= Garmin .img =

The Garmin .img format is what Garmin devices use to store the maps for its GPS units. The img files contain a header and many subfiles. Img's filestore is based on FAT system. Some old GPS units are not able to work with multiple img files so they need to be merged into one file called gmapsupp.img using programs like Mapsource.

The IMG file contains the needed information for rendering a map on a Garmin GPS unit, and may support autorouting information for those GPS units that offer navigation (i.e. in-car GPS routers and some types of devices intended for hikers).

The .img file is basically a hard-disk image (complete with partition table) containing a filesystem which itself contains subfiles that provide the functionality for the Garmin GPS unit.

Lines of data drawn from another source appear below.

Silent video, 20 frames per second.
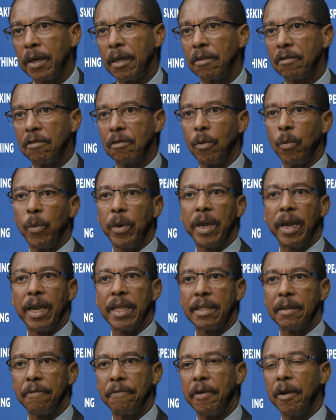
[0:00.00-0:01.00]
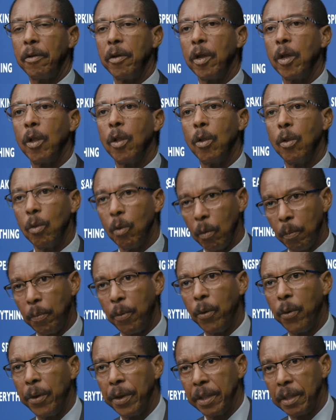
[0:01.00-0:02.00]
is, we are at a very low
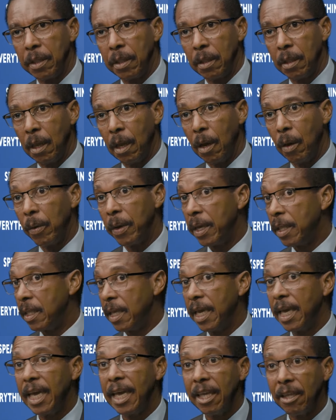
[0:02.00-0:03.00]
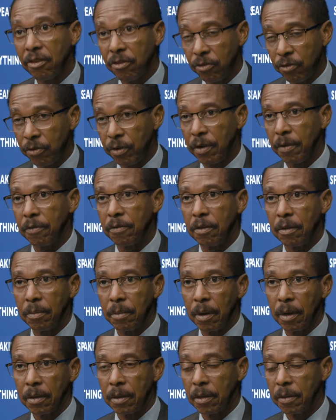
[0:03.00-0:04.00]
point now in the history of St.
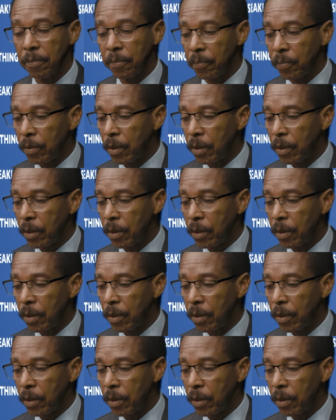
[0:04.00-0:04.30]
Martin.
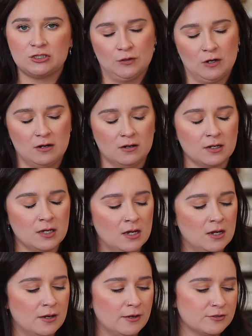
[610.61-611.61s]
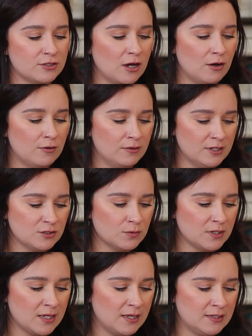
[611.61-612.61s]
strong. So this
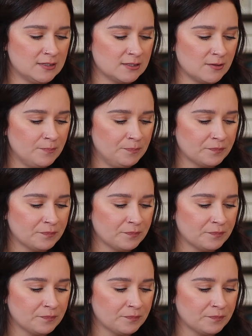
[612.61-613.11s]
one is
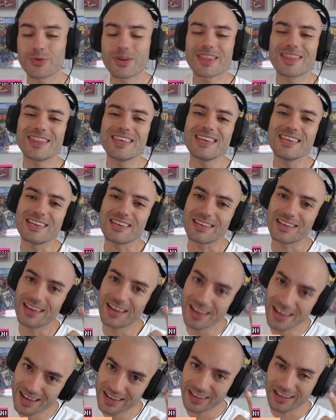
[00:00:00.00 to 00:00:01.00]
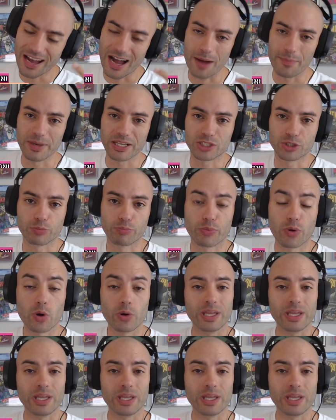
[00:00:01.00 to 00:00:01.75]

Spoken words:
the comic Jabroni.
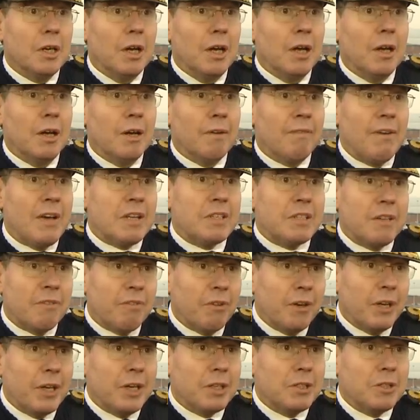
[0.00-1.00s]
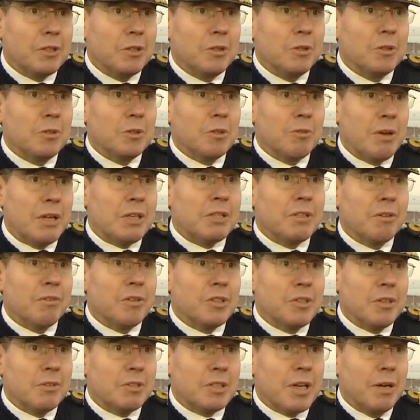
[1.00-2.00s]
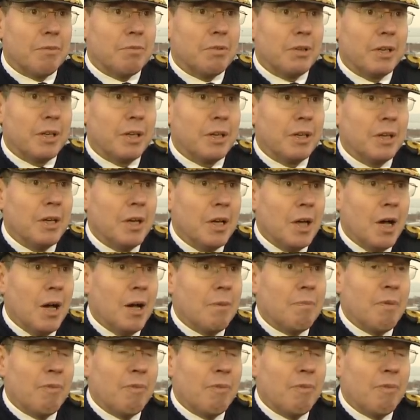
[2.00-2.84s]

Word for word: uh, festively to the rest of the ship's company uh,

The filesystem seems to be "flat": that is, it doesn't directly support the concept of subdirectories, however the .GMP subfiles do provide a kind-of subdirectory structure.

Programs that read .img format
- Mapsource
- GPSMapEdit

Programs that write .img format
- CGSPMapper
- Mapwel
- mkgmap

Open Source Tools for .img Format

Garmin IMG Format This program is designed to aid in the decoding of Garmin IMG files. It hexdumps the IMG file side-by-side with plain-text descriptions of what the particular bytes in the file represent.